Let's go through this step by step. There are several sub-tasks you should take care of:
- Identify all substrings of length 4 or more.
- Count the occurrence of these substrings.
- Filter all substrings with 2 occurrences or more.
You can actually put all of them into a few statements. For understanding, it is easier to go through them one at a time.
The following examples all use
mystring = "abcdthisisatextwithsampletextforasampleabcd"
min_length = 4
1. Substrings of a given length
You can easily get substrings by slicing - for example, mystring[4:4+6]

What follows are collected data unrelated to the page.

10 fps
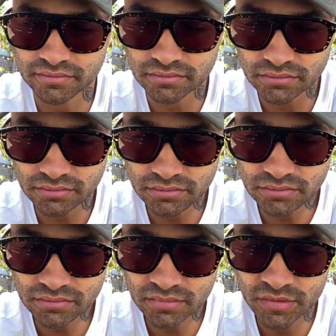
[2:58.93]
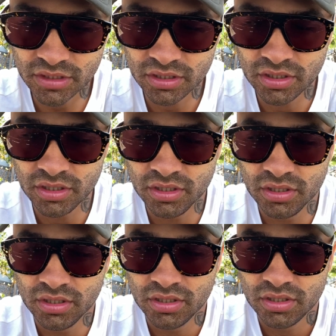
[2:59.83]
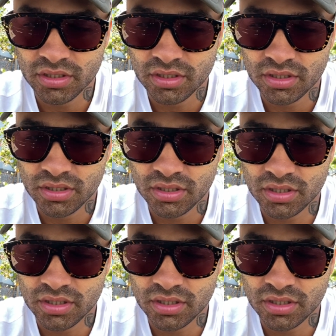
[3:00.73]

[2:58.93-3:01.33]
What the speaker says: (no one is talking)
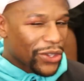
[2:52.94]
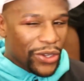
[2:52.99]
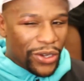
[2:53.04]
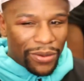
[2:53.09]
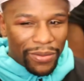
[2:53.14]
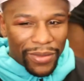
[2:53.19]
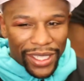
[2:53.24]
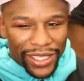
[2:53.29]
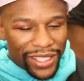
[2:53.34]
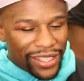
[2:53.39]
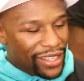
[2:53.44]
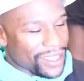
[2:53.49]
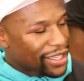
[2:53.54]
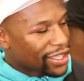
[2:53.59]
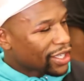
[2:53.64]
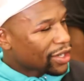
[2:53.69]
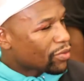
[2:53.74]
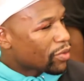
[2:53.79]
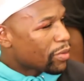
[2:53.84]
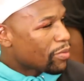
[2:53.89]
you know, my
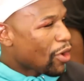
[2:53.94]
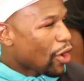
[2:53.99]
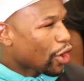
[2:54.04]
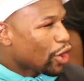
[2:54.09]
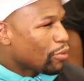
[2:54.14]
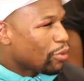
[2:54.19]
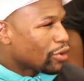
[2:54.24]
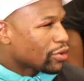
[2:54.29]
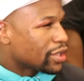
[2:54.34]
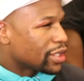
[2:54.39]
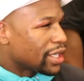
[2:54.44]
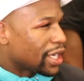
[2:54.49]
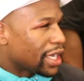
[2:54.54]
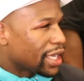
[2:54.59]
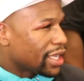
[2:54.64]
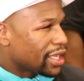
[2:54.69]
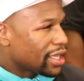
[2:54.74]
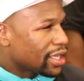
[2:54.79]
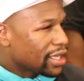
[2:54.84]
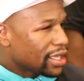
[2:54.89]
son looked remarkable
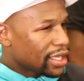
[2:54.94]
tonight.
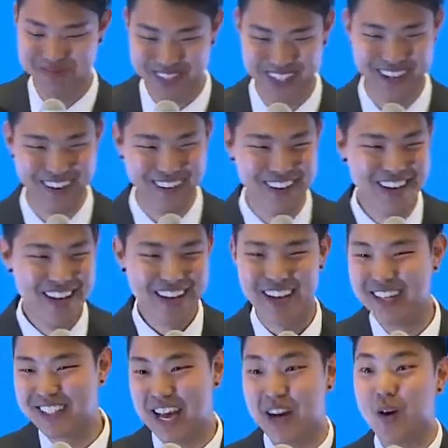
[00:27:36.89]
you know,
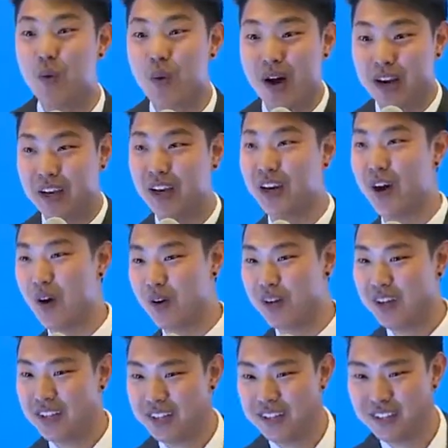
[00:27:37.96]
because I didn't want to, you know,
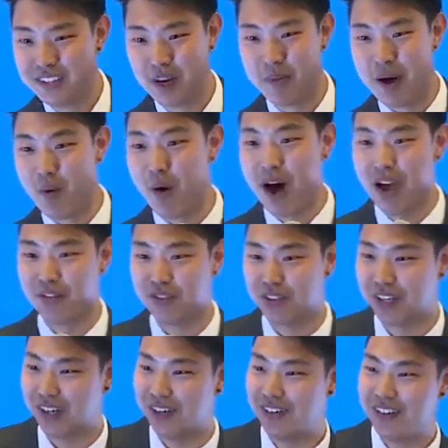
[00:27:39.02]
tell my wife, you
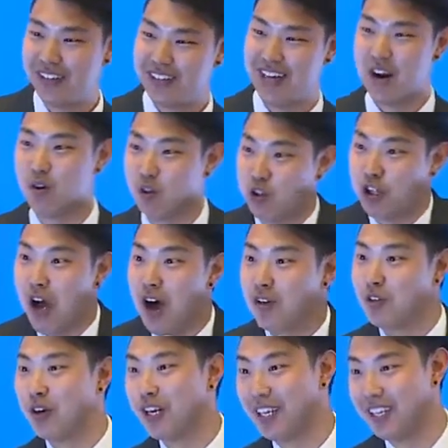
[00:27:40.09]
know, that I was
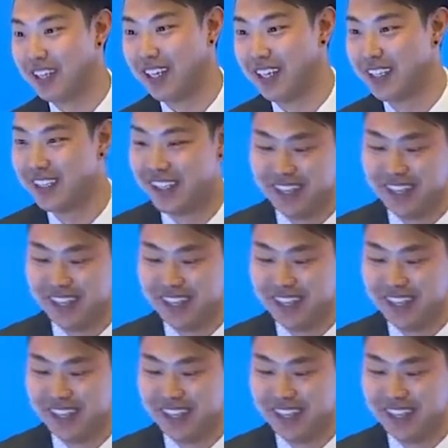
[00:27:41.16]
shocked or anything.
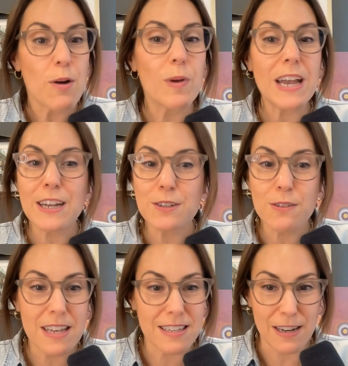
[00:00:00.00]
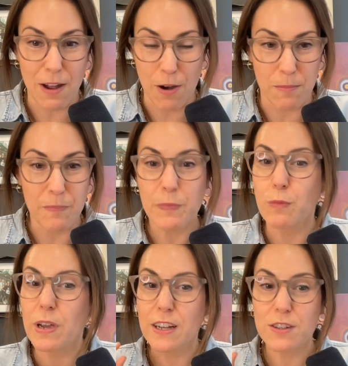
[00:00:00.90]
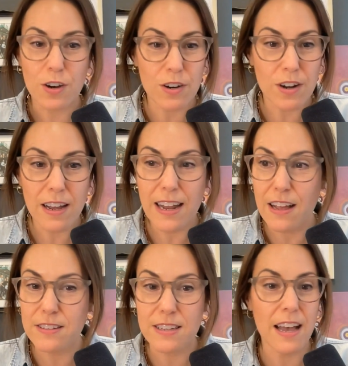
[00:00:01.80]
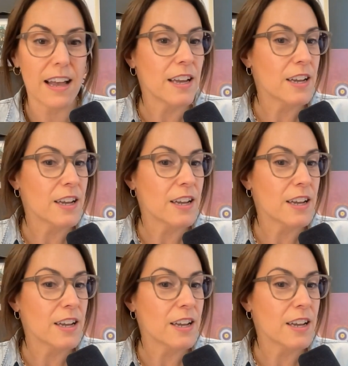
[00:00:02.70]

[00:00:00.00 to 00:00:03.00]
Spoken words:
We can do this at home. We can turn on Elsa.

gives you the substring from position 4 of length 6: 'thisis'
. More generically, you want substrings of the form mystring[start:start+length]
.
So what values do you need for start
and length
?
start
must...
- cover all substrings, so it must include the first character:
start in range(0, ...)
.
- not map to short substrings, so it can stop
min_length
characters before the end: start in range(..., len(mystring) - min_length + 1)
.
length
must...
- cover the shortest substring of length 4:
length in range(min_length, ...)
.
- not exceed the remaining string after
i
: length in range(..., len(mystring) - i + 1))
The +1
terms come from converting lengths (>=1) to indices (>=0).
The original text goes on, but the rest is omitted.